__DIRECTIONS__. The records that follow are to be repeated exactly, without any pictures.

__PROVIDED INFORMATION__.
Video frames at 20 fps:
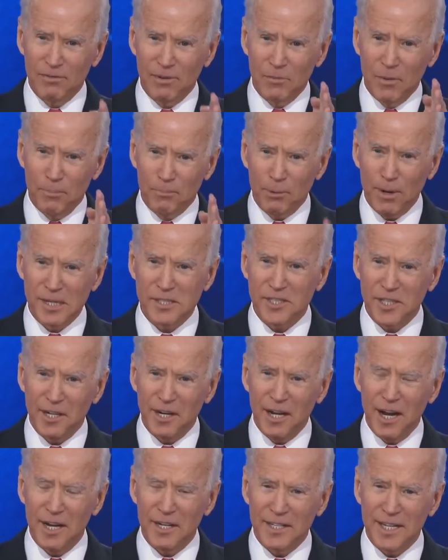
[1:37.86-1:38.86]
from the president
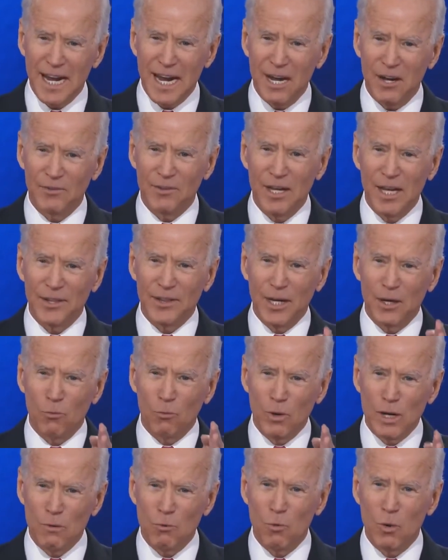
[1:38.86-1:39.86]
on down, that
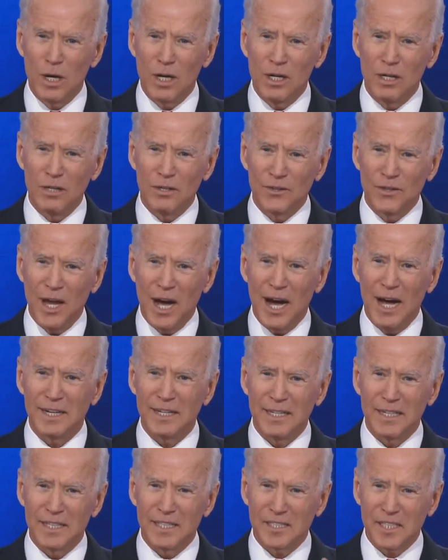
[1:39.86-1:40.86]
we will
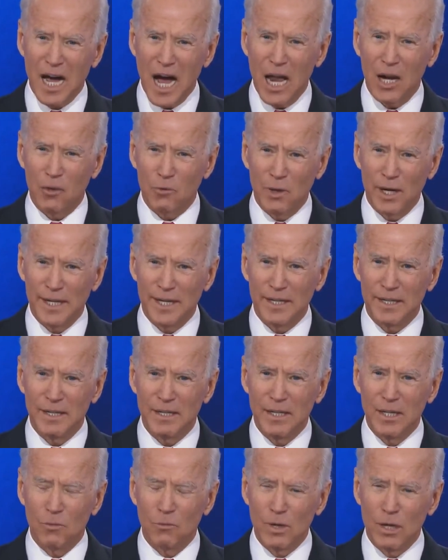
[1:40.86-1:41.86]
not tolerate it.
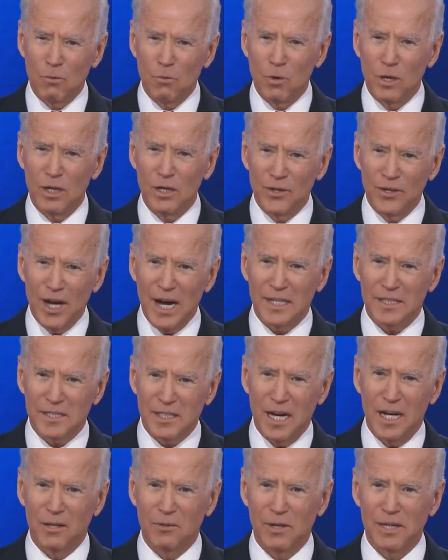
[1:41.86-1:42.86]
We will not
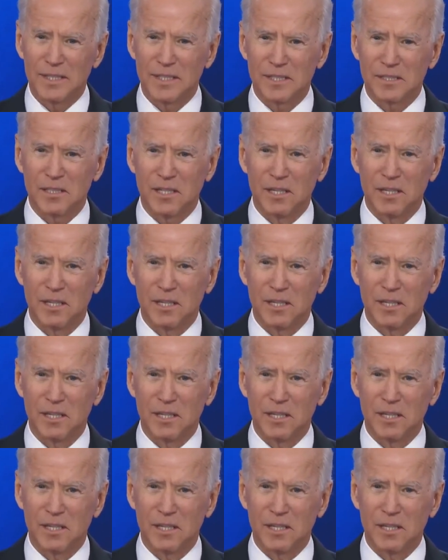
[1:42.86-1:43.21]
tolerate this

__SOLUTION TO THIS PROBLEM__.
Video frames at 20 fps:
[1:37.86-1:38.86]
from the president
[1:38.86-1:39.86]
on down, that
[1:39.86-1:40.86]
we will
[1:40.86-1:41.86]
not tolerate it.
[1:41.86-1:42.86]
We will not
[1:42.86-1:43.21]
tolerate this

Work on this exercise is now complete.